# Using Strava on a trainer



## JSWhaler (Nov 25, 2009)

I've recently begun using the strava app on my phone as I ride. I like to look over my rides afterwords. Anyway I also ride a lot on my trainer and am looking at ways to upload my trainer rides to strava. From what I gather I could pick up the wahoo speed cadence sensor and run the wahoo app while I ride in my basement, then upload it to strava. Are others doing this? Will this work the way I'm thinking? Any other ideas. Thanks


----------



## CrankyMinion (May 26, 2014)

Yep, manual entry is the only way since Strava doesn't use data from the speed sensor to calculate distance. Strava only takes your cadence data for your own analysis purpose only, hence why it doesn't ask for your wheel size.


----------



## pedalruns (Dec 18, 2002)

JSWhaler said:


> I've recently begun using the strava app on my phone as I ride. I like to look over my rides afterwords. Anyway I also ride a lot on my trainer and am looking at ways to upload my trainer rides to strava. From what I gather I could pick up the wahoo speed cadence sensor and run the wahoo app while I ride in my basement, then upload it to strava. Are others doing this? Will this work the way I'm thinking? Any other ideas. Thanks


Yep and check out Trainer Road!! Power Based Indoor Cycling Software - TrainerRoad.com 

Trainer road uses bluetooth and ant+ now... lots of people use the wahoo trainer with trainer road.. I just use a regular trainer and get vitural power... I'm happy with vitural power, I don't race anymore but I love trainer road.. and yes you can upload to strava. I actually upload to garmin connect and my vitural power also uploads as well. Pretty cool and lots of workouts, you can sync different videos like the sufferfest videos.. these make for brutal workouts!

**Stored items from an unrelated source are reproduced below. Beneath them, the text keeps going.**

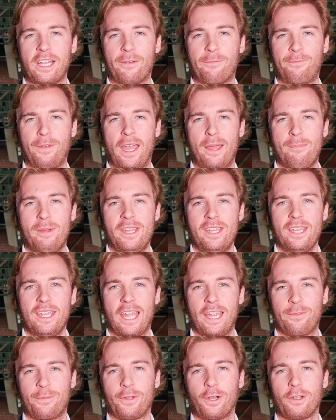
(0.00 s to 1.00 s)
FM
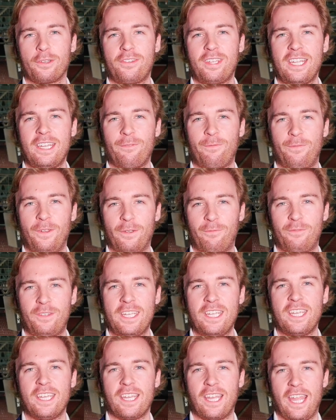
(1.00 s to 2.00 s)
and
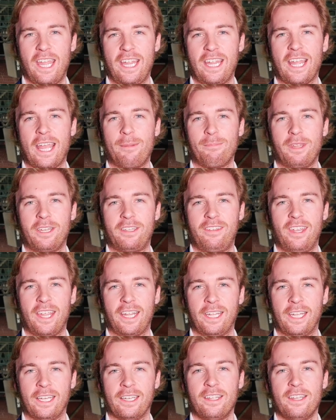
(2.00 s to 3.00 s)
1350 AM The
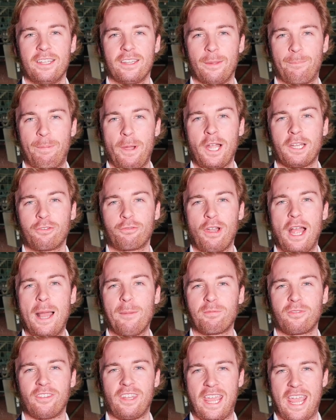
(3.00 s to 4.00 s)
Ticket. The puck
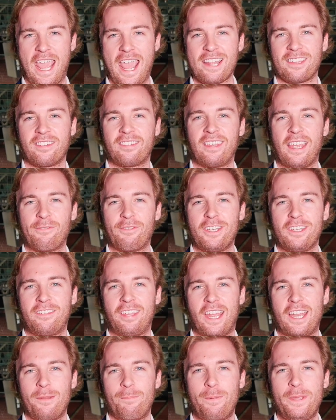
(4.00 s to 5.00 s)
drops at
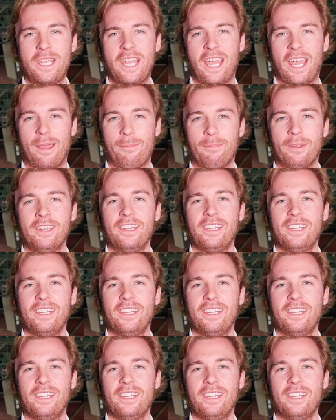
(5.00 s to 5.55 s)
7.10 p.m.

EDIT: Just to clarify (on trainerroad) the cadence sensor would work with the software from trainer road to give you vitural power. I don't think you would be able to record the virtual power on your app yet. I have a garmin edge 500 which does that, but I think they are working on having an app for trainer road soon. 

You would though be able to upload a workout completed on trainer road with the vitural power to strava which is a much better way to track fitness and workouts on an indoor trainer than any kind of speed you'll see on an indoor trainer.


----------



## JSWhaler (Nov 25, 2009)

I just ordered the wahoo blue sc (speed and cadence) and plan on trying this out linked to my iPhone. I'm hoping that running this while riding my trainer, afterwards I can upload my data to strava.


----------



## Social Climber (Jan 16, 2013)

pedalruns said:


> Yep and check out Trainer Road!! Power Based Indoor Cycling Software - TrainerRoad.com
> 
> Trainer road uses bluetooth and ant+ now... lots of people use the wahoo trainer with trainer road.. I just use a regular trainer and get vitural power... I'm happy with vitural power, I don't race anymore but I love trainer road.. and yes you can upload to strava. I actually upload to garmin connect and my vitural power also uploads as well. Pretty cool and lots of workouts, you can sync different videos like the sufferfest videos.. these make for brutal workouts!
> 
> ...


This is what I do with RidewithGPS. While you are working out Trainer Road generates a gpx file that I can download when I am finished. I can then upload the file to RidewithGPS and my workout shows up as a ride with all the statistical information included.


----------



## Poncharelli (May 7, 2006)

I have a powertap on my bike. After a trainer ride, I download the data on my PC, and the poweragent software has a link to Strava. That will upload that particular ride to Strava. 

It's definitely more hassle than uploading with the phone for outside riding.


----------



## AndrwSwitch (May 28, 2009)

I've been using a Garmin lately. Procedure to use Strava with my trainer is the same as for outdoor rides. It assumes it's a trainer ride if I've told my Garmin I'm using it inside. It has heart rate, speed, distance, cadence, whatever I've recorded.


----------



## 41ants (Jul 24, 2007)

Trainer road is a very good program if you can find the exact algorithm fir your trainer, but even then it is VERY generous with the power numbers


----------